5 thoughts on “INEPTOCRACY”

  1. Thanks for the link. I’ll accept that argument for now, and think about it a bit more over time.

    Regarding the MRRT – two place where they went wrong. First was applying it to existing operations. It’s a bit like trying to rewrite a contract mid project – just not the done thing, and the miners were quite rightly able to swing public opinion behind them on that. The time to make those changes is before the contract is written. Now the government has the ability to rewrite at will – but that doesn’t make it right.

    The second is that the states should be the ones rewriting mining conditions. It has been, and should be, a state’s perogative. Resource rents – whether land or mineral or other – are a states true assets. The commonwealth should butt out.

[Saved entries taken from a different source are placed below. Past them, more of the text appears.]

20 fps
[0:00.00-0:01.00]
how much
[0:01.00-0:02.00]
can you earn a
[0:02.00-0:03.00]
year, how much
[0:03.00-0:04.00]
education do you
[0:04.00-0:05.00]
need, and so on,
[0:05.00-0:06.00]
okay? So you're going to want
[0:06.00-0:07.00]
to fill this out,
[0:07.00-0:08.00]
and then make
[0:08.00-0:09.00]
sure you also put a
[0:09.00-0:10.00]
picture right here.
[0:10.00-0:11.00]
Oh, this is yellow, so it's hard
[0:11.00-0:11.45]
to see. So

    Now a state that rewrote its royalty scheme around the MRRT for new projects would probably do quite well…

  2. AND THEY SAYS LETS ABOLISH THE BABY BONUS, BUT OF COURSE WE WILL NOT TOUCH THE BABY BOOMER BONUSES, which flow like vote buying nectar or holy water from the sacred lake of Burley Griffith, so sacred that it cannot be touched, and that TAFE funding and all other essential services and stipends must be cut to younger generations, but which keep coming to older people to pump prime the limp and low standing in the polls by pork barrelling three huge generous pension rises, unmeans tested, so your free to capitalise and capture all that income from rental property’s and superheat all 5 rooms in your giant empty nester home, now rent free, and leave lights on with everything on standby, while your children pay huge rents and uni fee’s and turn their fridges off at night and go without heating in the winter and cooling in summer. No it’s not a scene out of
    The cold damp flat out of Dostoyevsky novel, Crime and Punishment, or Down and out in Paris and London by Orwell, this is in modern Australia, and it’s an intergenerational disgrace perpetrated by Baby Boomers on younger generations. (Sarcasm) this is not intended as advice or reflects the advice or terms of the author.

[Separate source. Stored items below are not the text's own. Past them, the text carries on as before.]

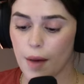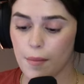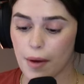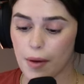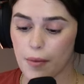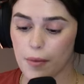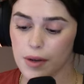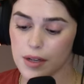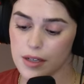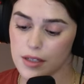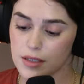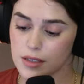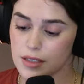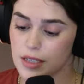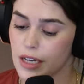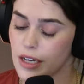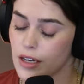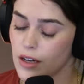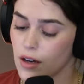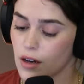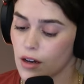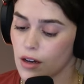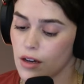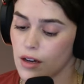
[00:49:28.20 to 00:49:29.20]
Um, I want to
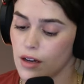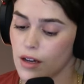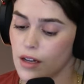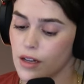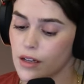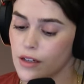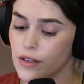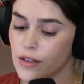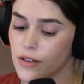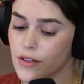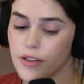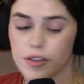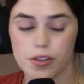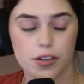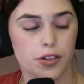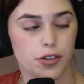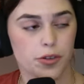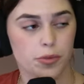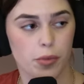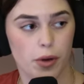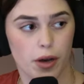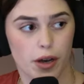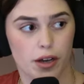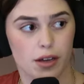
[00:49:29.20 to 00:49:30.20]
stick on your
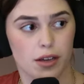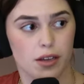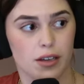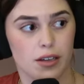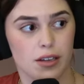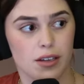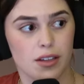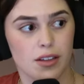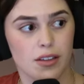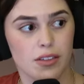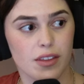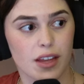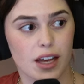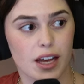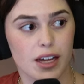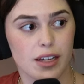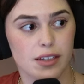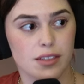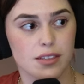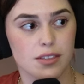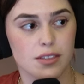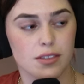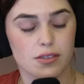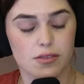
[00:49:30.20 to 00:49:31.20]
new book
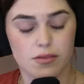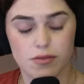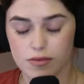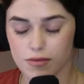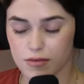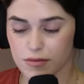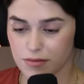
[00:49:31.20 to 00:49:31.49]
that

  3. Don’t dismiss a super profits tax as a correct and practical way to establish rent, Chris. Whilst there are other ways it may be done, such as assessing the value of the particular mineral won, and establishing a royalty rate as between the public (resource-holders) and the operator, there’s good valuation precedent for a 50:50 split of net profit before tax between landlord and tenant for such going concerns. Whereas a royalty rate has inherent problems insofar as it usually has to be struck very low so that that the operator may start to recover capital investment costs in the early days of extraction, this isn’t a problem with a “super profit” tax @50% because, by definition, the miner is now running at a profit. See https://thedepression.org.au/?p=2931 for valuation evidence that this is a ration and respected technique.

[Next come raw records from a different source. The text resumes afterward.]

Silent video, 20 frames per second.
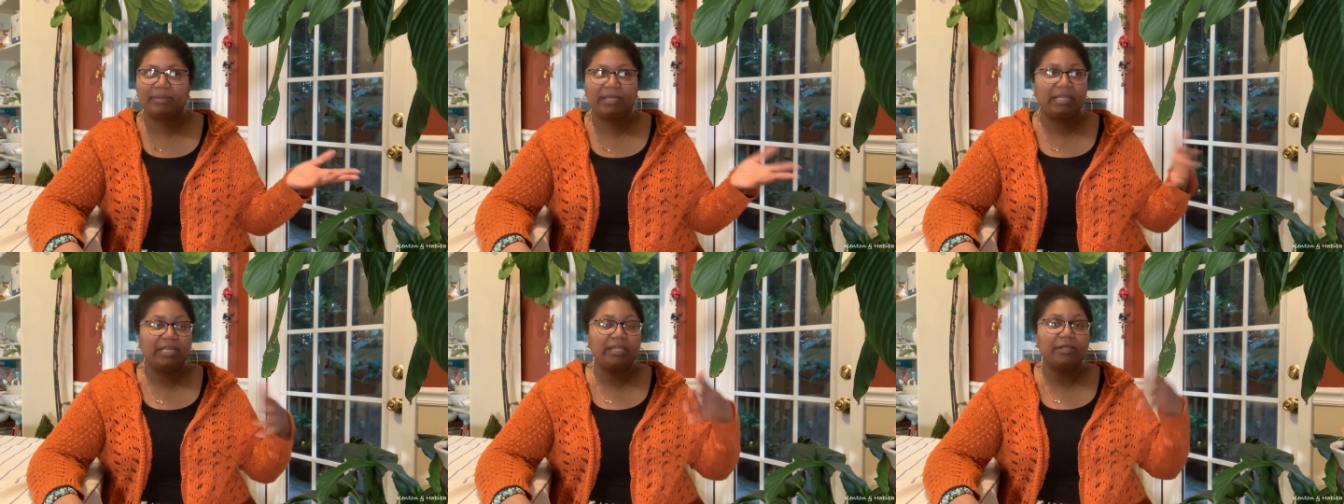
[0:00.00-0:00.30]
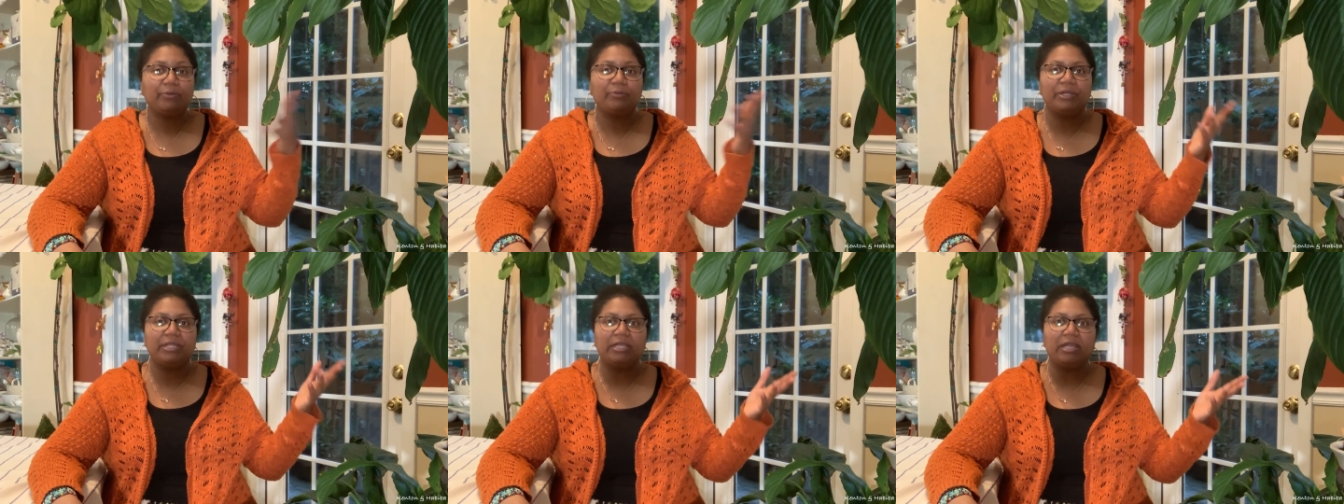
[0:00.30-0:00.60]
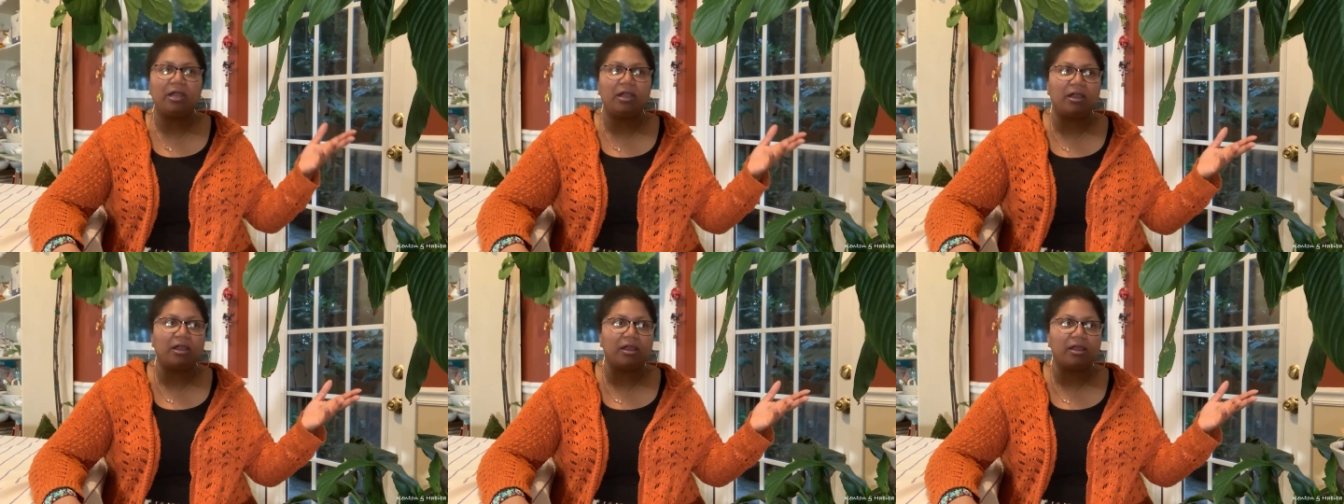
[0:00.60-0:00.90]
But here we
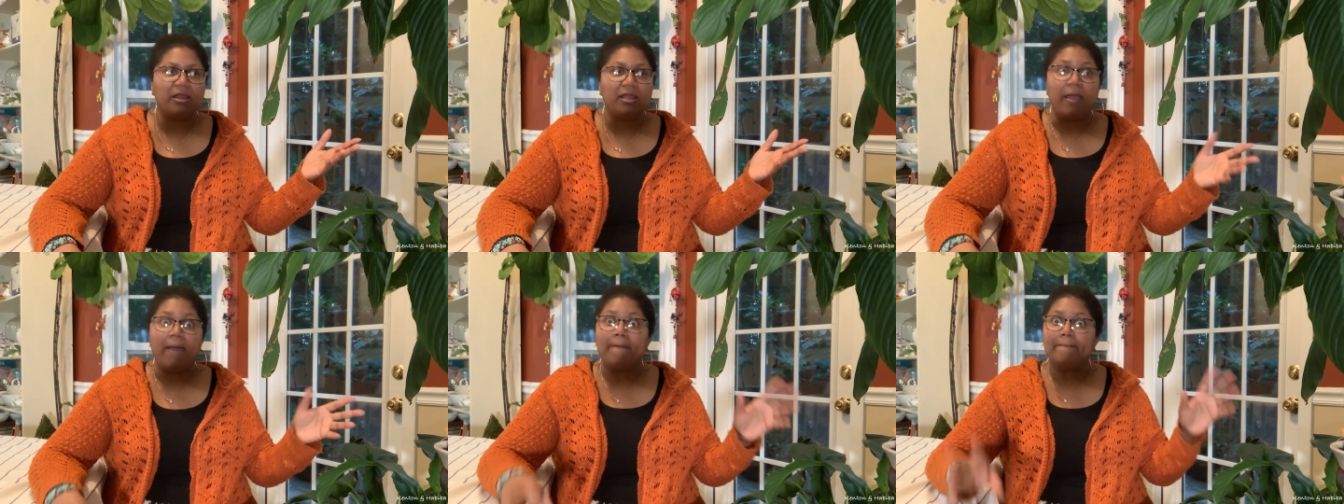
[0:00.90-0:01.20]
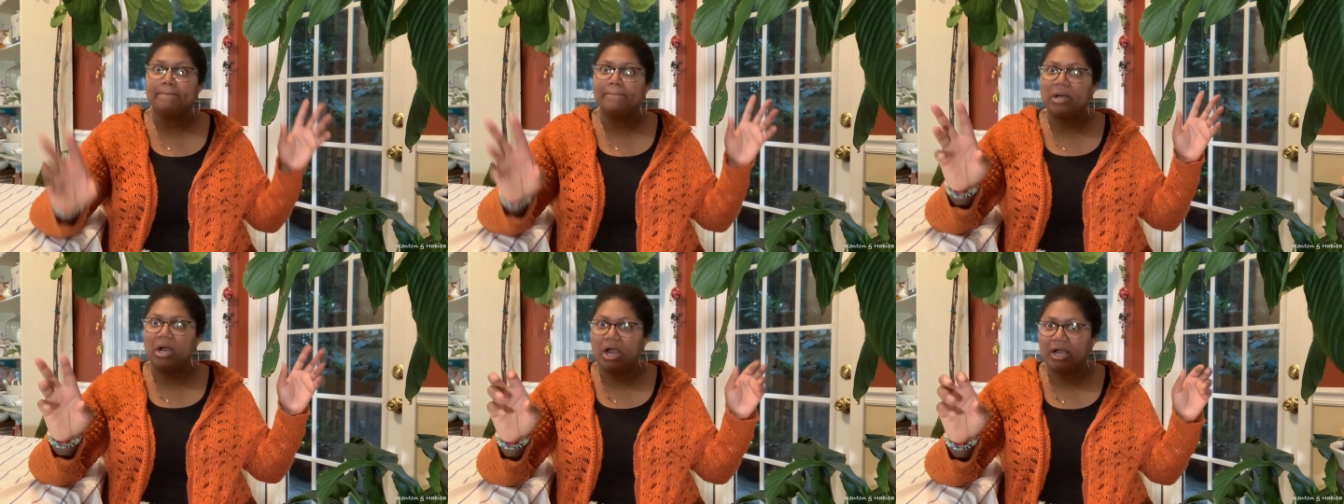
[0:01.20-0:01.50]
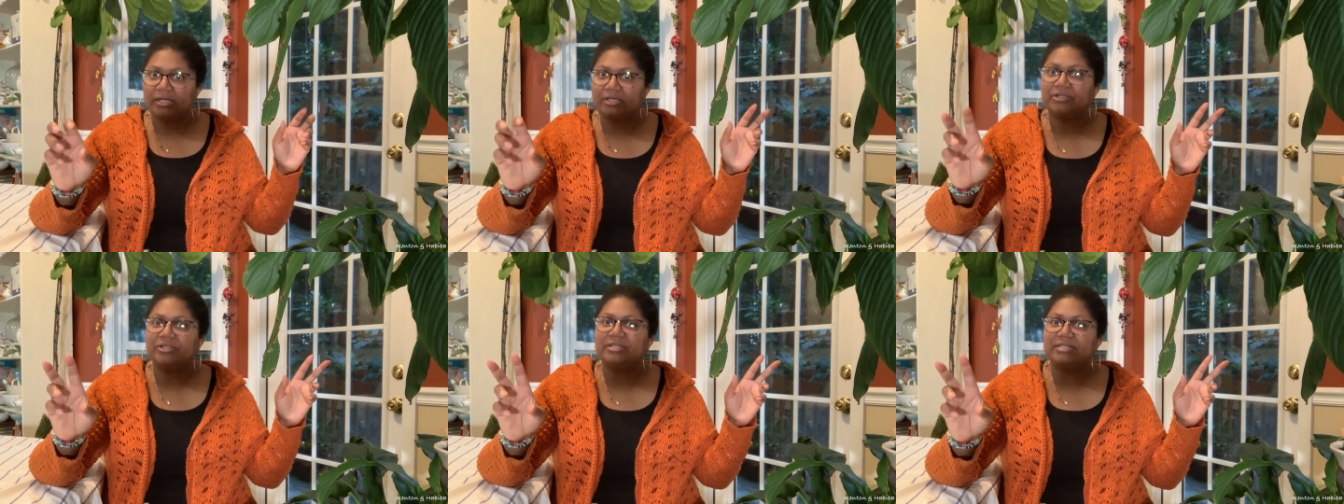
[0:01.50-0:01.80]
are,
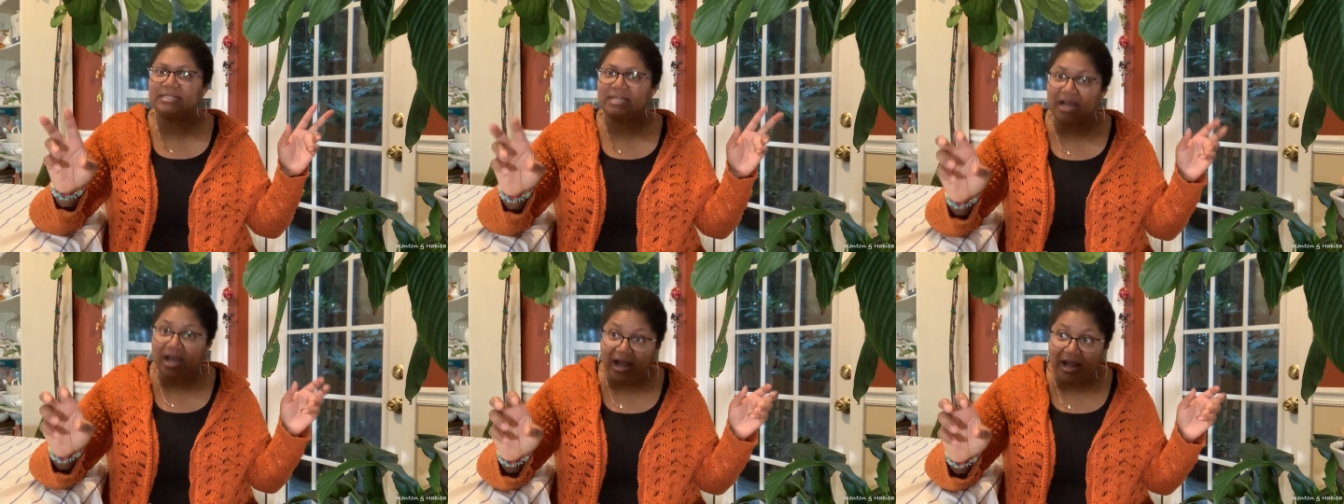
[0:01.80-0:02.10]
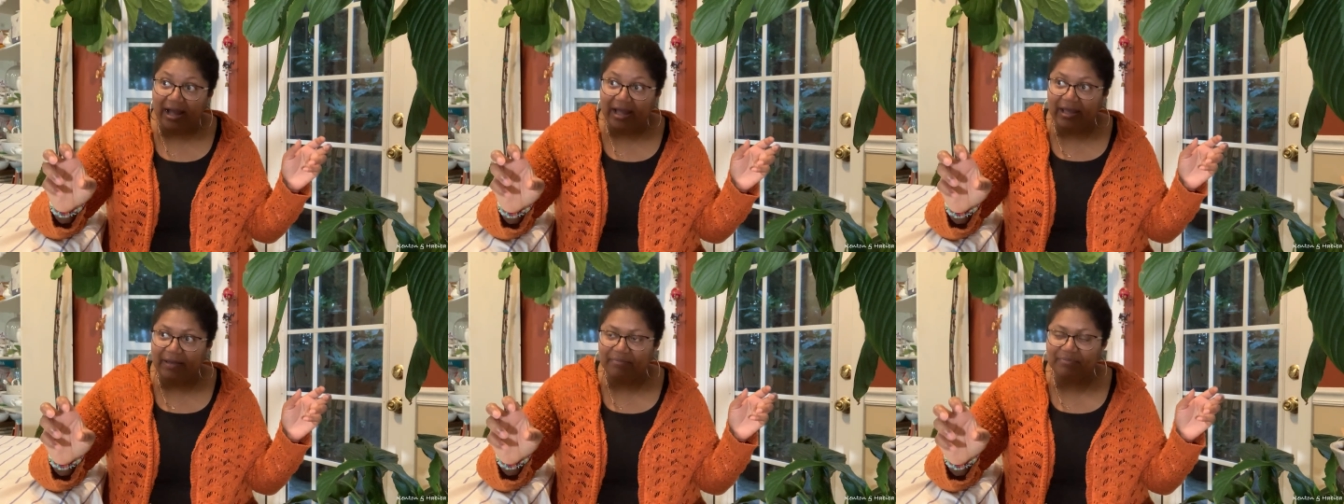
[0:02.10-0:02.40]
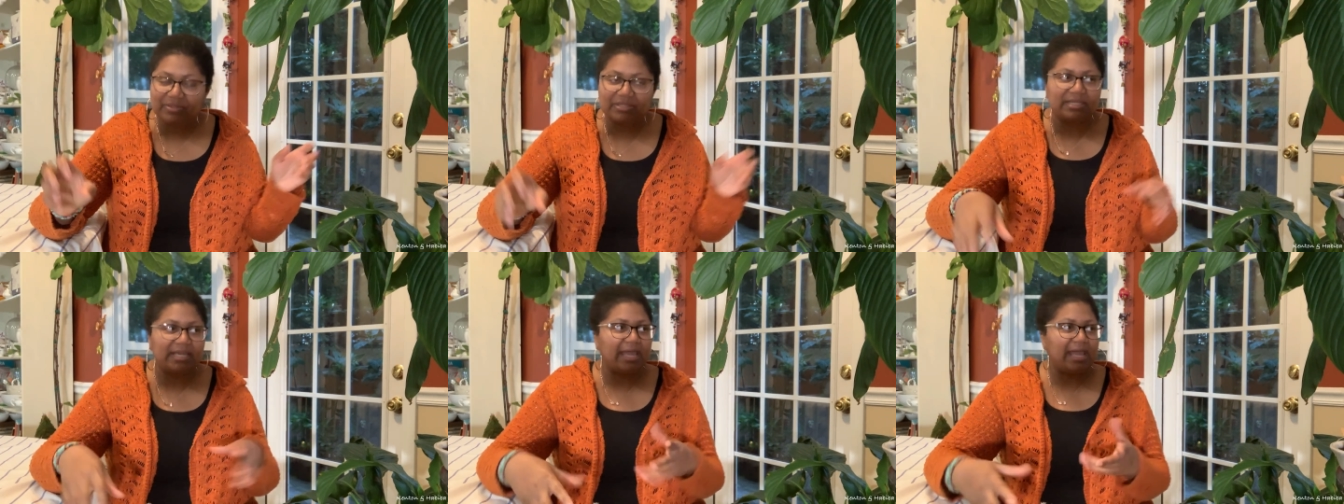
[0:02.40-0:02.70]
modern
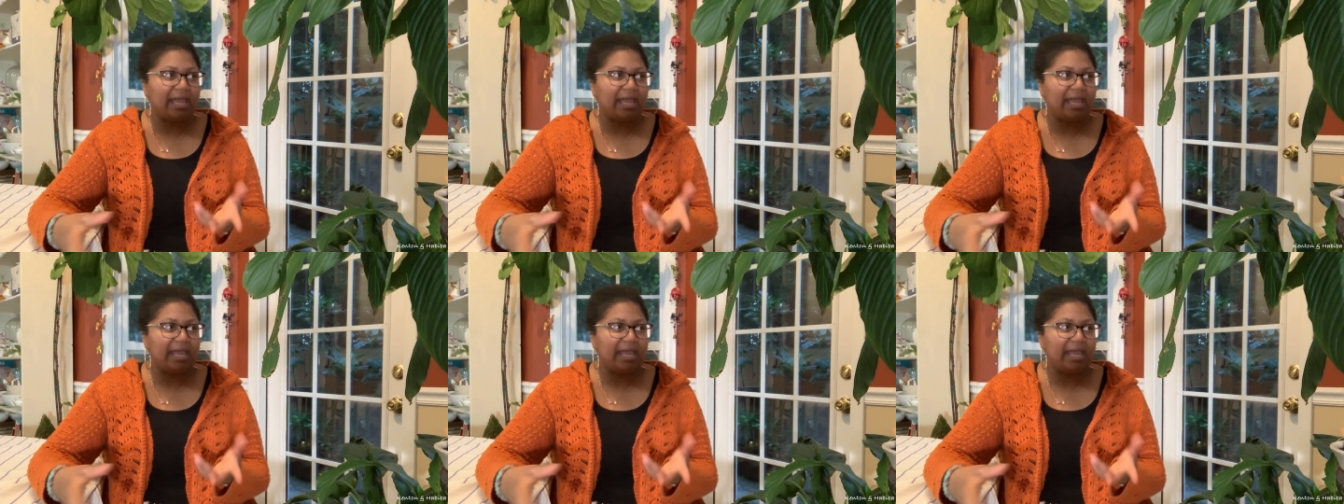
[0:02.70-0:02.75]
times,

  4. Has anyone come up with a rational method of pricing mineral rents – and no, a percentage of profits is not rational.

    It’s not enough to suggest that mining secures public rents unfairly, when they pay for the rights to do so.

    If all you are going to argue about is how much they pay, then there is probably more thinking to do.

    It isn’t nearly as simple as real estate, as so much more of the value is contributed by the works done.